• _WHAT YOU SHOULD DO_
The whole listing, please: repeat it exactly, with the pictures left out.

• _AVAILABLE DATA_

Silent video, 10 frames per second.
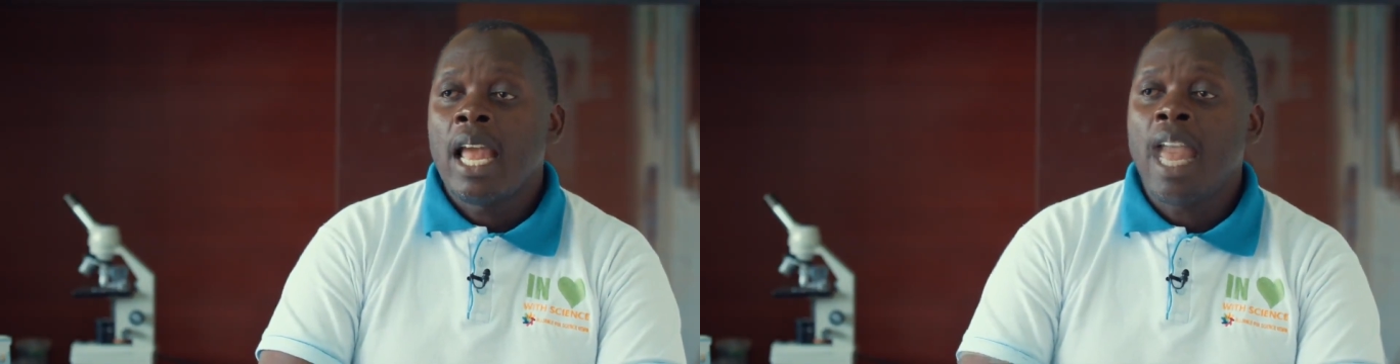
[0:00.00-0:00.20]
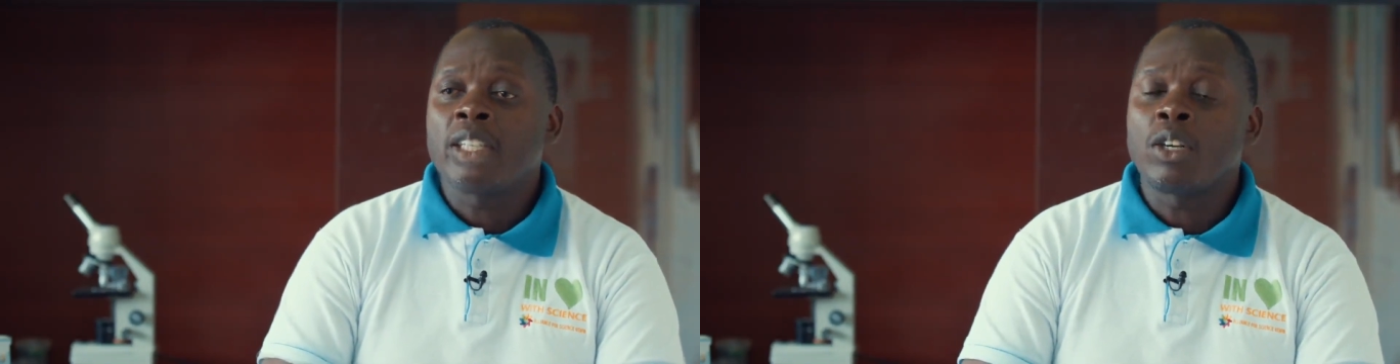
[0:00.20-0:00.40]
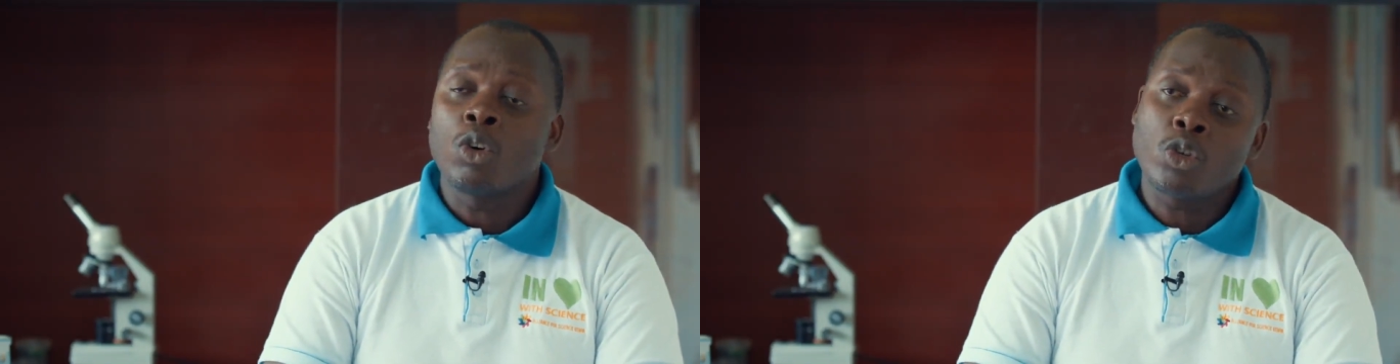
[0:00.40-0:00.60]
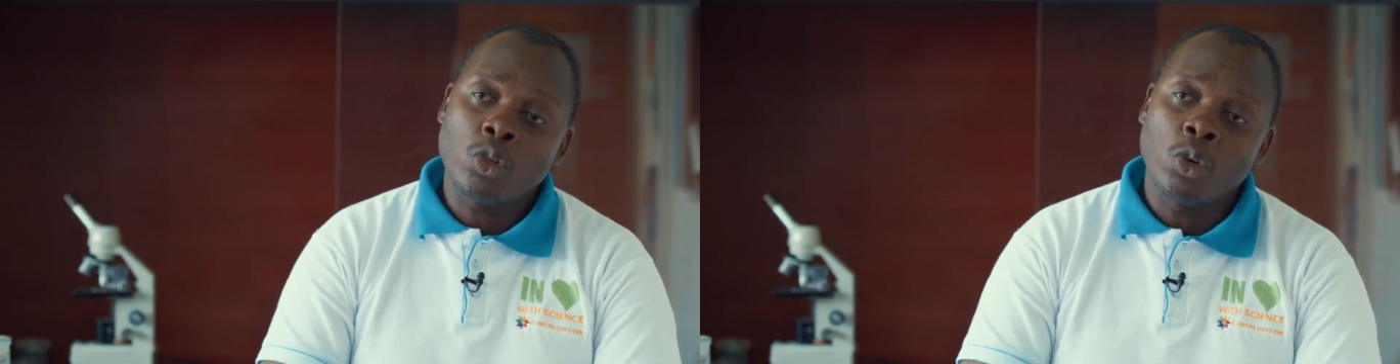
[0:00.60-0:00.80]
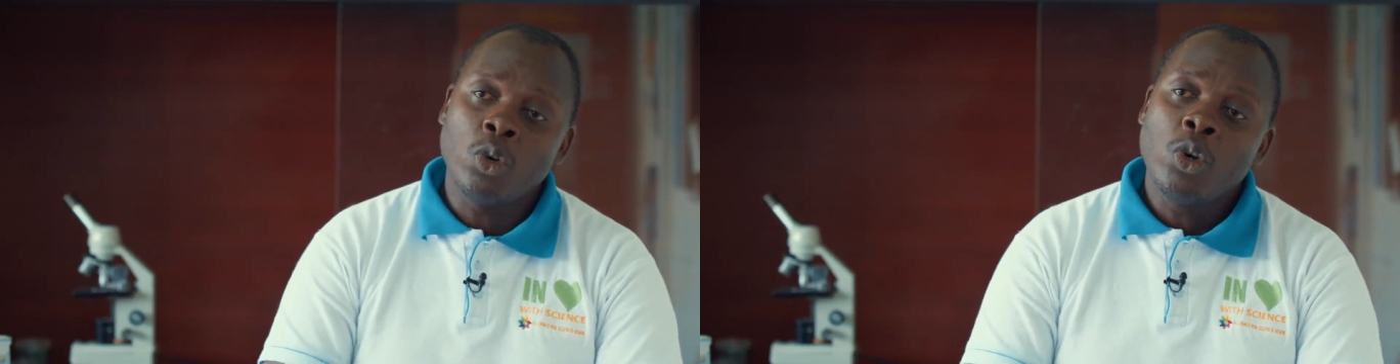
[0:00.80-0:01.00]
and
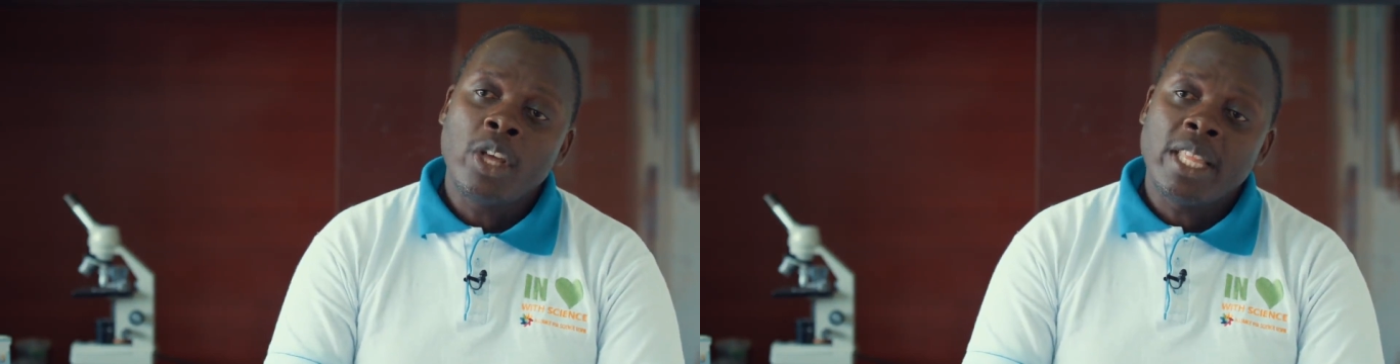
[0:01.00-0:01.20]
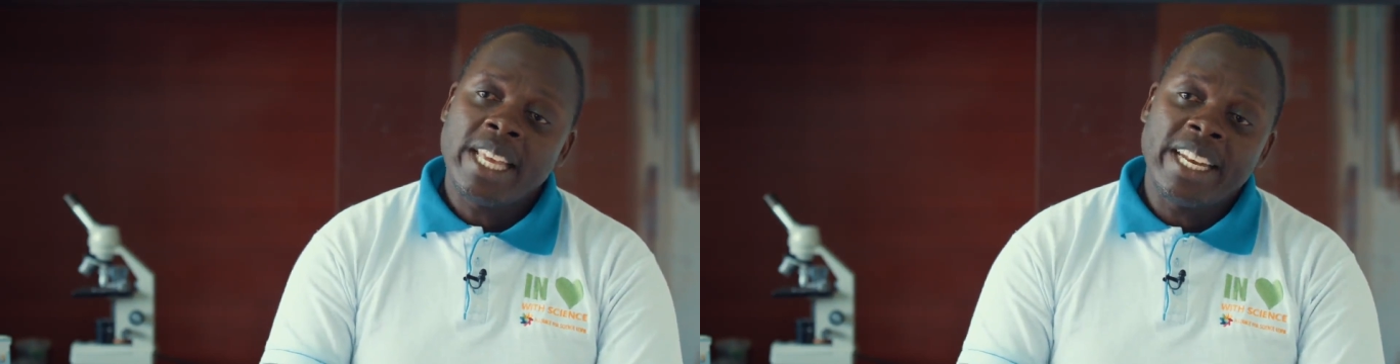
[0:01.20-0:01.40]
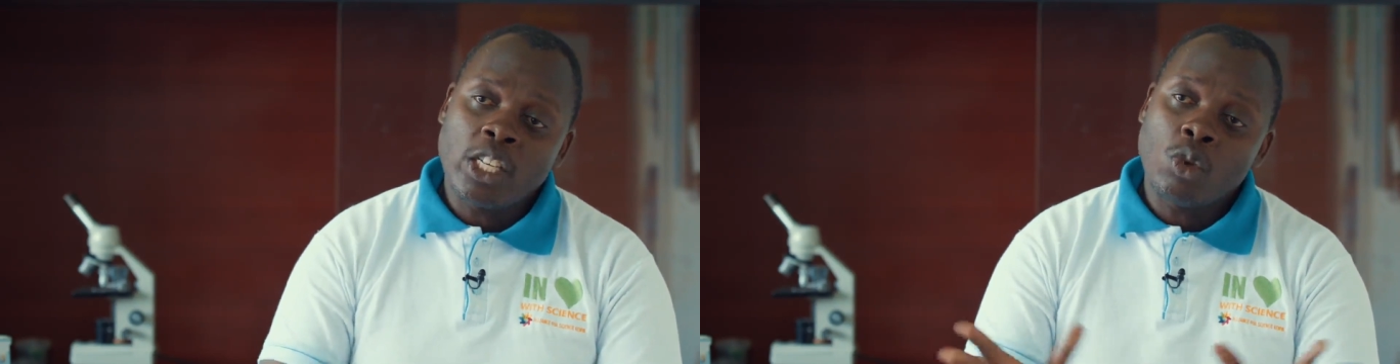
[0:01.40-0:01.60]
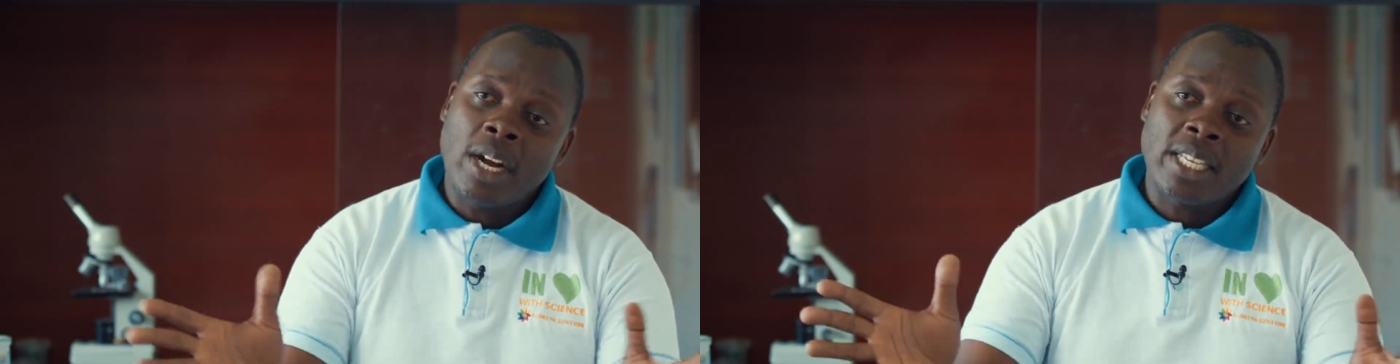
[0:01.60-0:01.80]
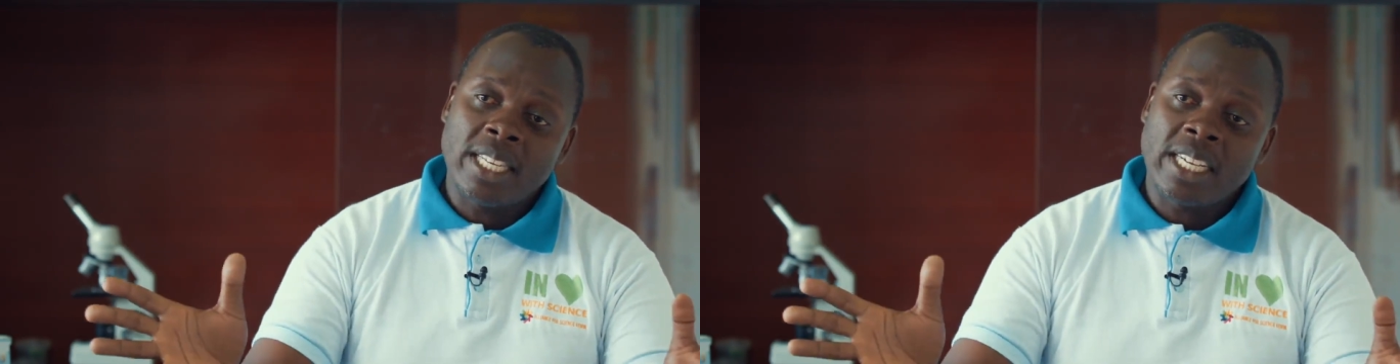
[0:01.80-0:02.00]
also the
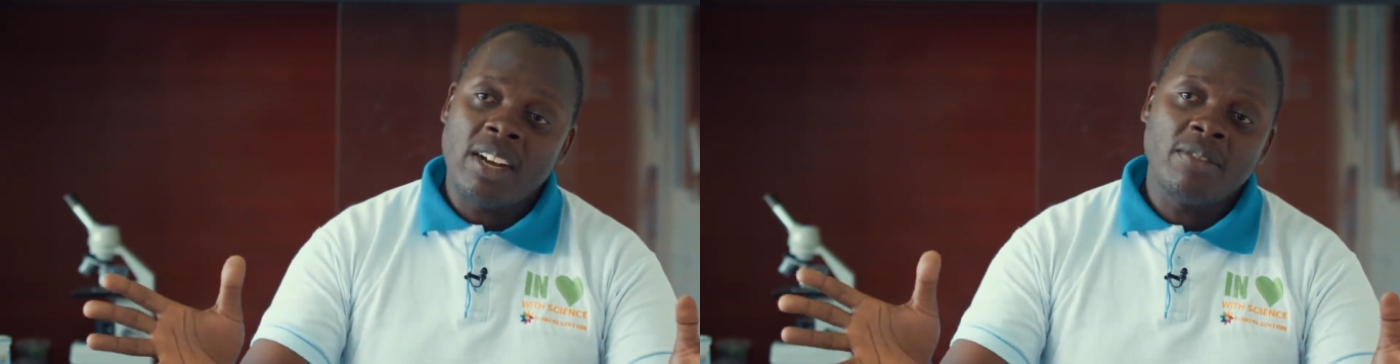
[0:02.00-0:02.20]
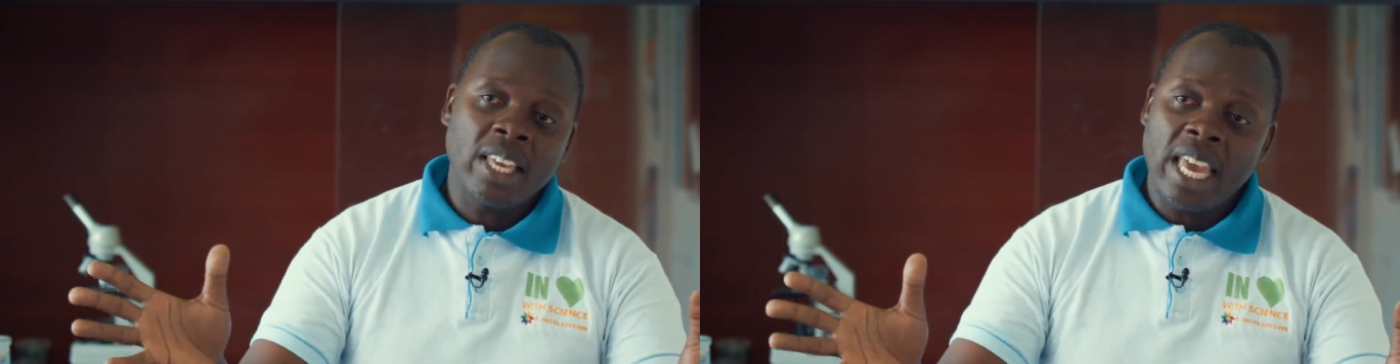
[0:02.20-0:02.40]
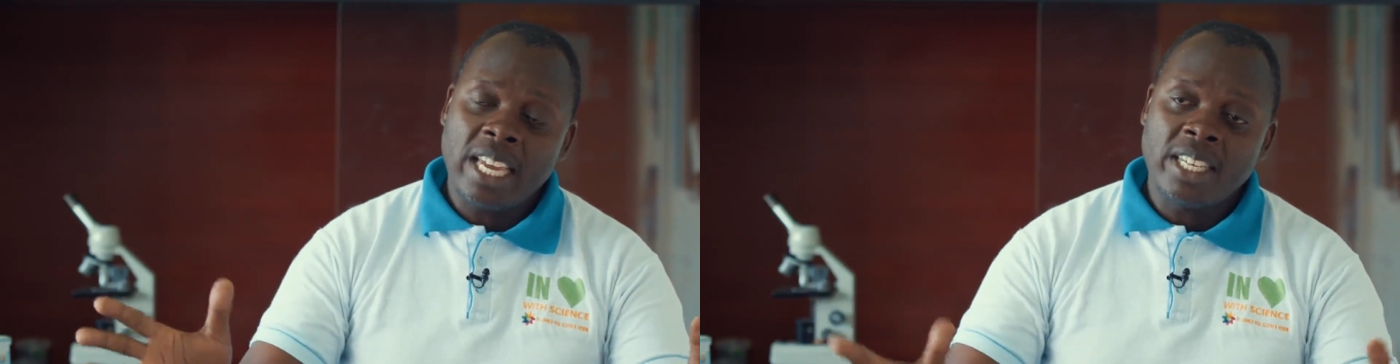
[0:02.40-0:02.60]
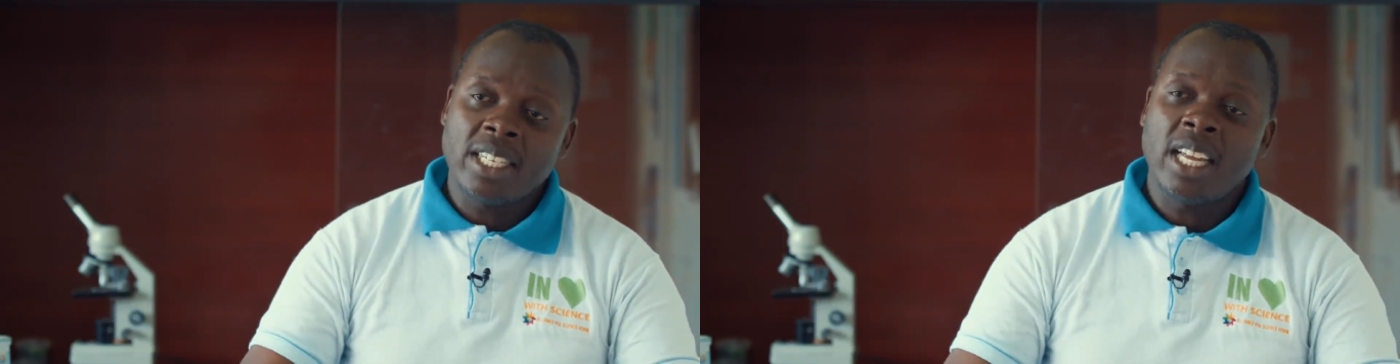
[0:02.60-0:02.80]
networks that have gained,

• _EXERCISE ANSWER_
Silent video, 10 frames per second.
[0:00.00-0:00.20]
[0:00.20-0:00.40]
[0:00.40-0:00.60]
[0:00.60-0:00.80]
[0:00.80-0:01.00]
and
[0:01.00-0:01.20]
[0:01.20-0:01.40]
[0:01.40-0:01.60]
[0:01.60-0:01.80]
[0:01.80-0:02.00]
also the
[0:02.00-0:02.20]
[0:02.20-0:02.40]
[0:02.40-0:02.60]
[0:02.60-0:02.80]
networks that have gained,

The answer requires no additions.